Onduidelijk is waar de Europese dwaalgasten vandaankomen.
Een taigavogel
Maskergorzen houden van vochtige, lichte bossen met een rijke ondergroei van struiken. In de Siberische taiga vinden ze precies de biotoop die ze zoeken. Ze zijn ook dikwijls te vinden op beboste oevers van beken en rivieren, in brede, vochtige valleien en gebieden met hogekruidachtige of struikvegetaties. Ze leven vooral in het laagland, maar in het Altaigebergte gaan ze tot 600 m hoogte, in Japanse berkenbossen zelfs tot 1500 m. ‘s Winters worden ze alleen in het laag-en heuvelland gezien, aan beekoevers, bosranden en op kapvlakten, maar ook op akkers en in plattelandstuinen,bamboeplantages en suikerrietvelden. Ze zoeken hun voedsel op de grond, vaak in gezelschap van andere gorzen, piepers en meer zulke zangvogels. Ze zijn vrij schuw, verlaten niet graag de dekking van begroeiing en vluchten daar op het minste teken van onraad in terug
Europese gegevens
De Maskergors werd in november 1910 op Helgoland voor het eerst in Europa waargenomen. Later is hij ook in Finland en in Nederland gezien (nov. 1986, okt. 1993, nou 2007 Castricum). In april 2006 verbleef een exemplaar wekenlang in de Franse Camargue,
Gedeeltelijk trekvogel
De broedpopulaties uit de noordelijke delen van het areaal zijn merendeels trekvogels en overwinteren in gebieden van Oost-Nepal tot Zuid-China. Maskergorzen worden ‘s winters ook waargenomen in Noordoost-lndia, het noorden van Myanmar, Vietnam en Laos, en af en toe zelfs in Thailand.De meer zuidelijke broedpopulaties zijn maar gedeeltelijk trekvogel, wat wil zeggen dat sommige dieren ‘s winters in de broedgebieden blijven terwijl andere naar het zuiden wegtrekken. De Japanse vogels broeden in Noord-Japan en overwinteren merendeels in Zuid-Japan.
Vakantiespreiding
De ondersoorten verschillen ook door het tijdstip waarop ze aan de trek beginnen. De typische ondersoort E. s. spodocephala, uit Siberië, vertrekt in hoofdzaak in september en begin oktober. De Japanse ondersoort E. s. personata gaat gemiddeld later op weg (van september tot in november). Ook de voorjaarstrek voltrekt zich gespreid van april tot juni.
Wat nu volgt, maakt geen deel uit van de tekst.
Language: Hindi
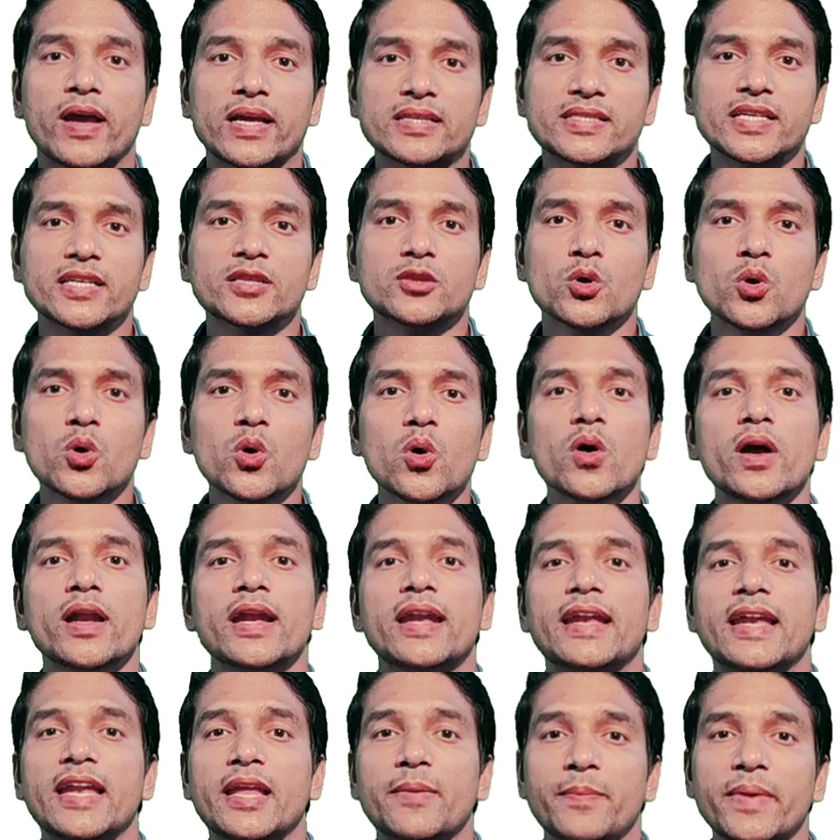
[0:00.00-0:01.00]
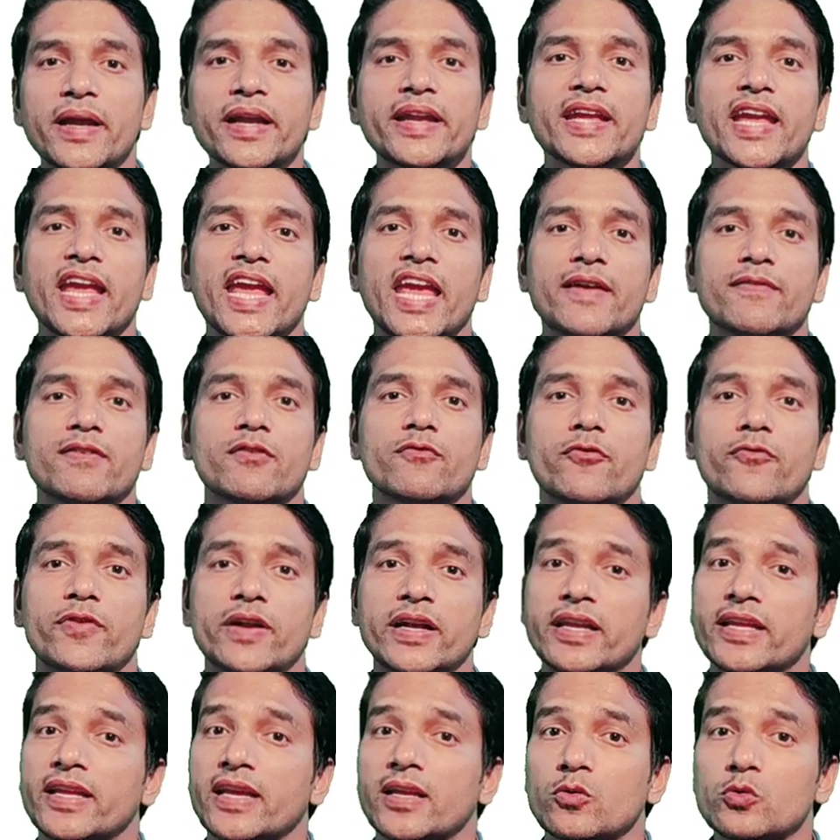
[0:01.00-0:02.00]
वैसे तो लिमिट एवं
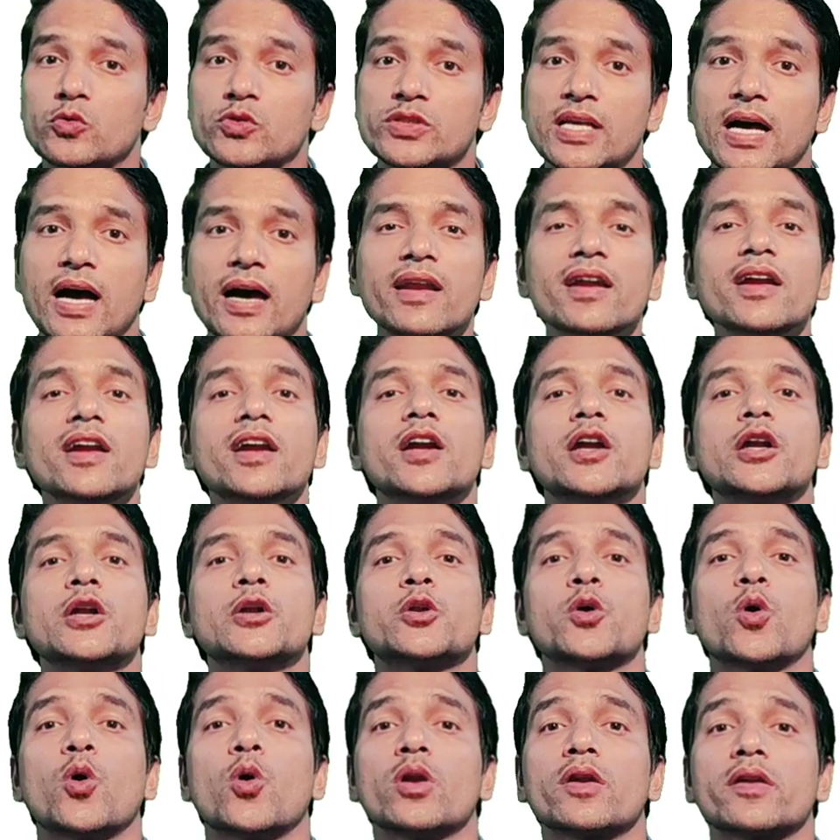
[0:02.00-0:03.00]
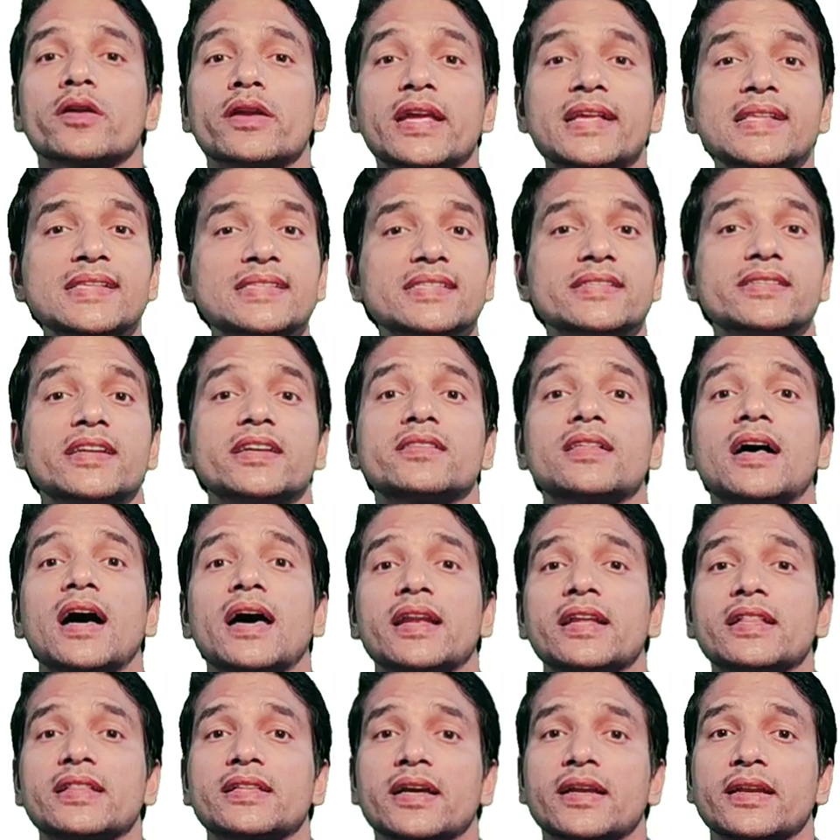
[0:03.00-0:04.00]
फिट के अनुसार टॉलरेंस
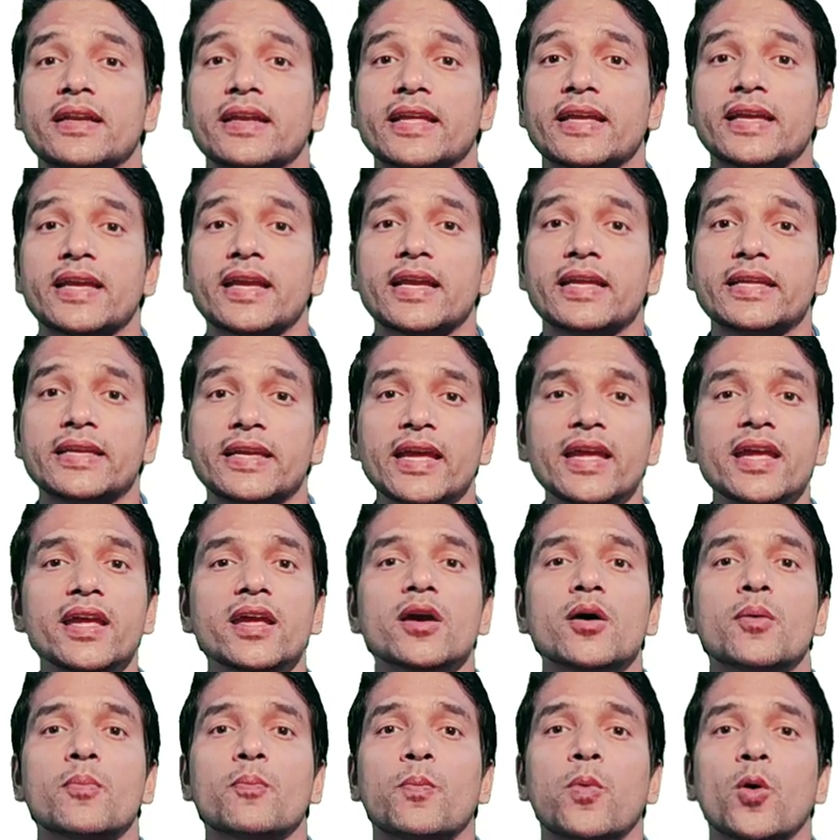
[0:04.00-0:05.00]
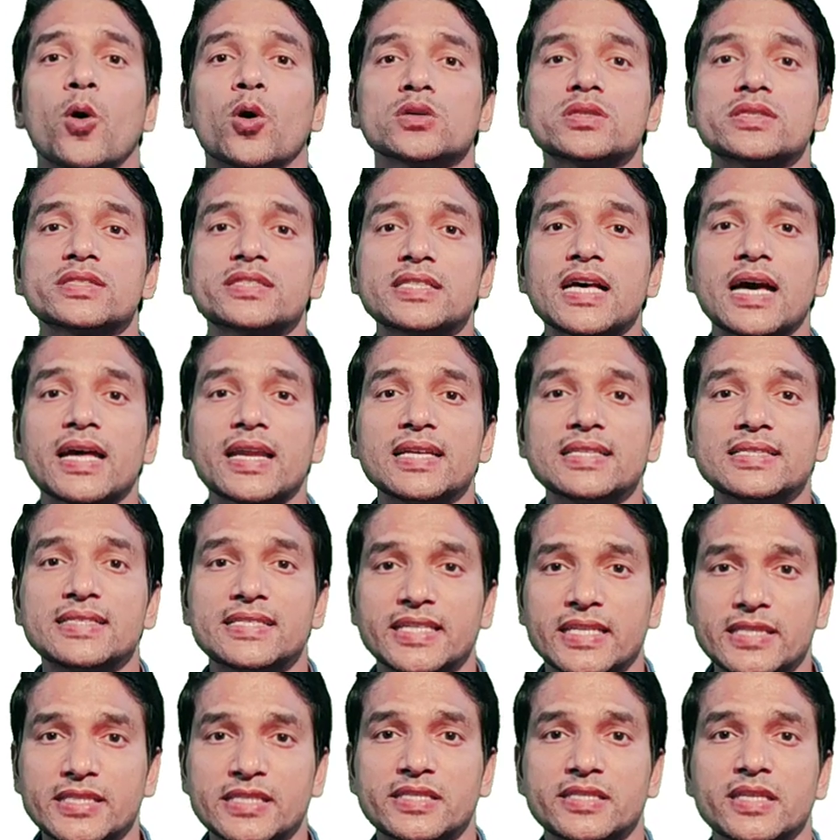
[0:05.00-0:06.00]
निर्धारित करने के लिए बहुत सारे
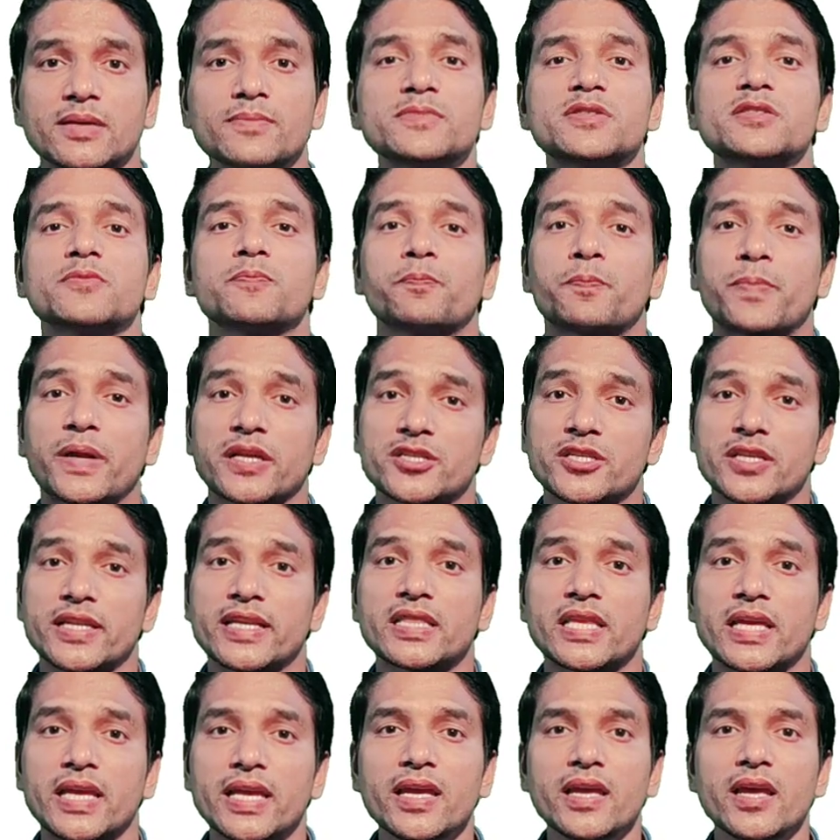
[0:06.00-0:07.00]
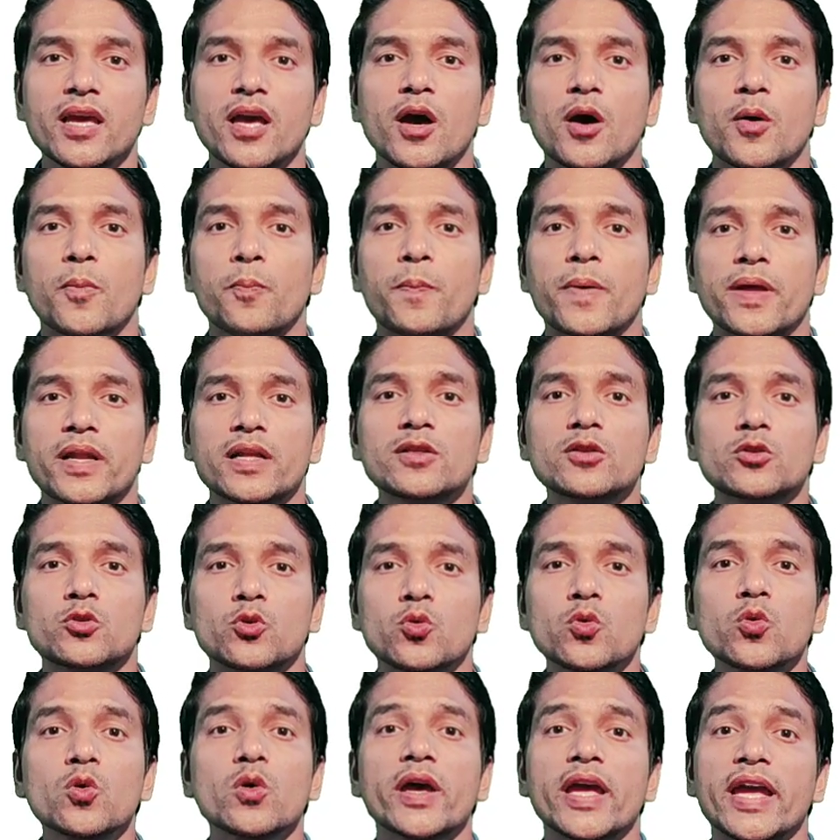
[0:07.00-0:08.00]
सिस्टम्स प्रचलित हैं
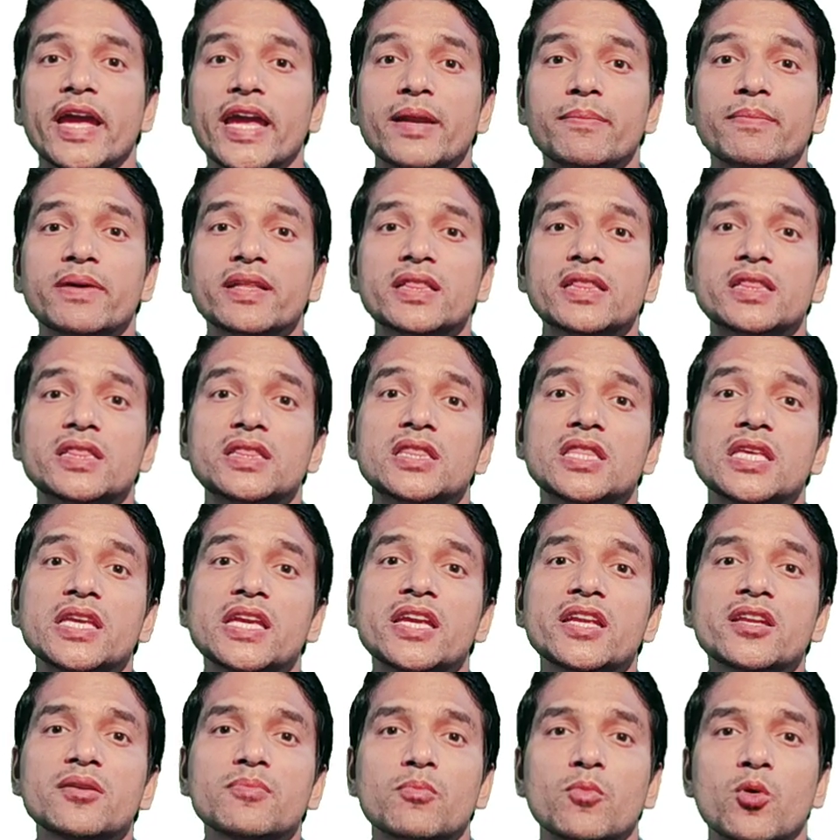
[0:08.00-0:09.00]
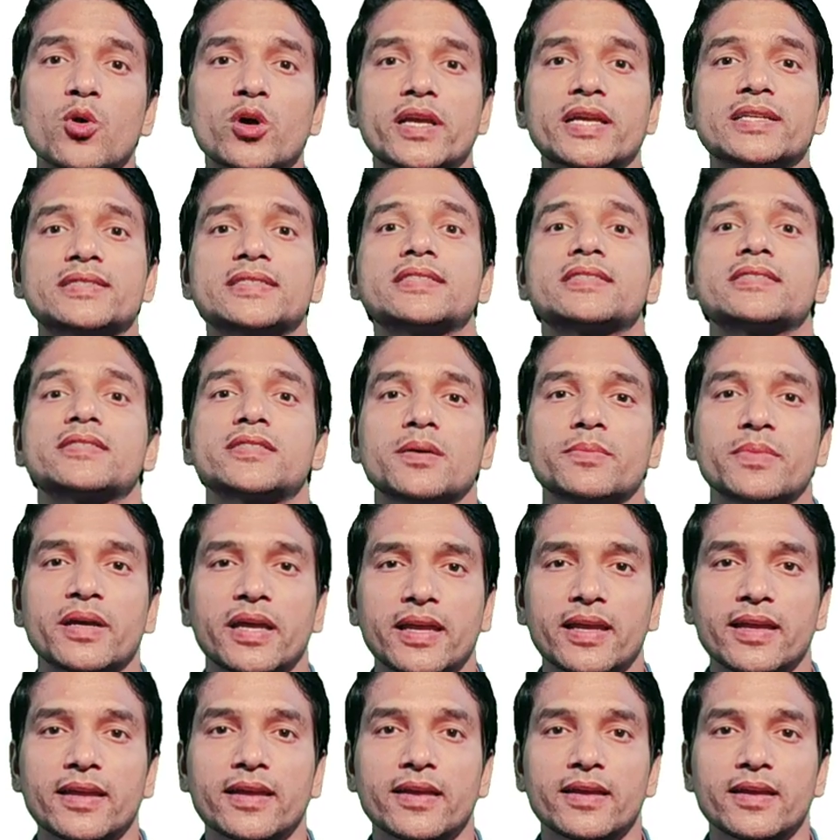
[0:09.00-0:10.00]
परंतु इनमें तीन मुख्य सिस्टम
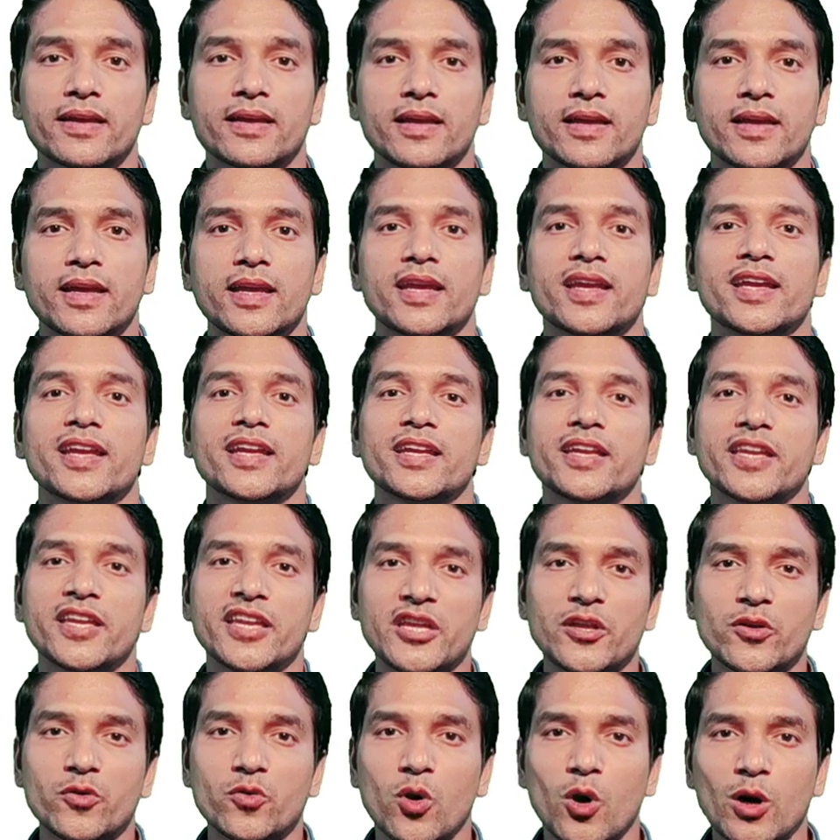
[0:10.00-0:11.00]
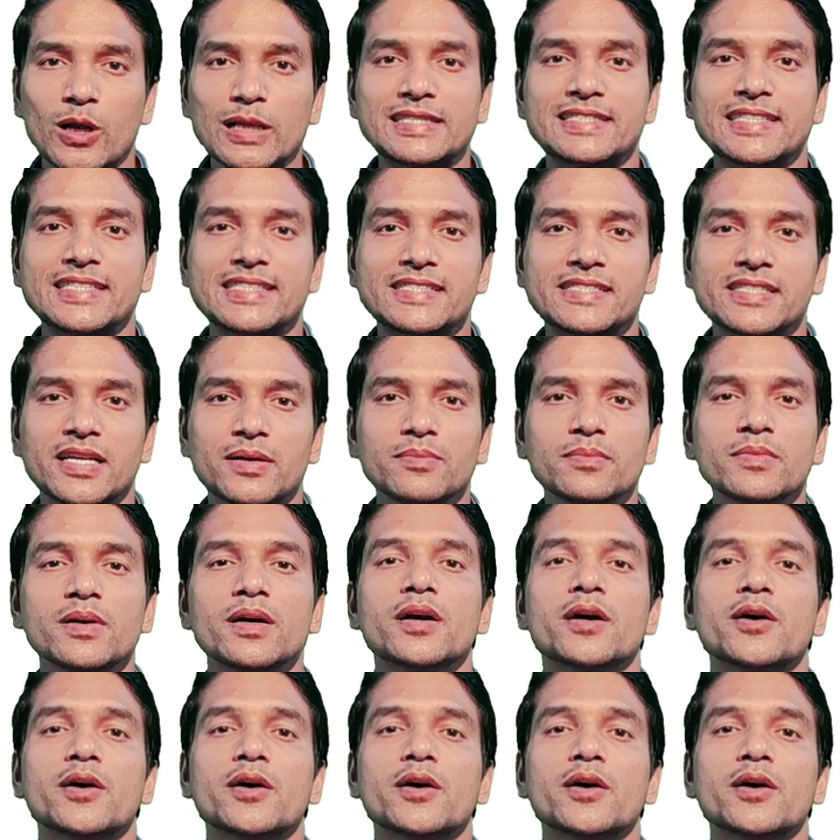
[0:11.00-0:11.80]
हैं ऑल सिस्टम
De vogels uit het noorden en westen van het areaal keren het laatst terug.
Herkomst
De meeste waarnemingen van de Maskegors in Europa hebben waarschijnlijk betrekking op wilde, tijdens de trek verdwaalde vogels. Maar vanwege de levendige handel in siervogels tussen Europa en Azië is het niet uitgesloten dat het om ontsnapte kooivogels gaat.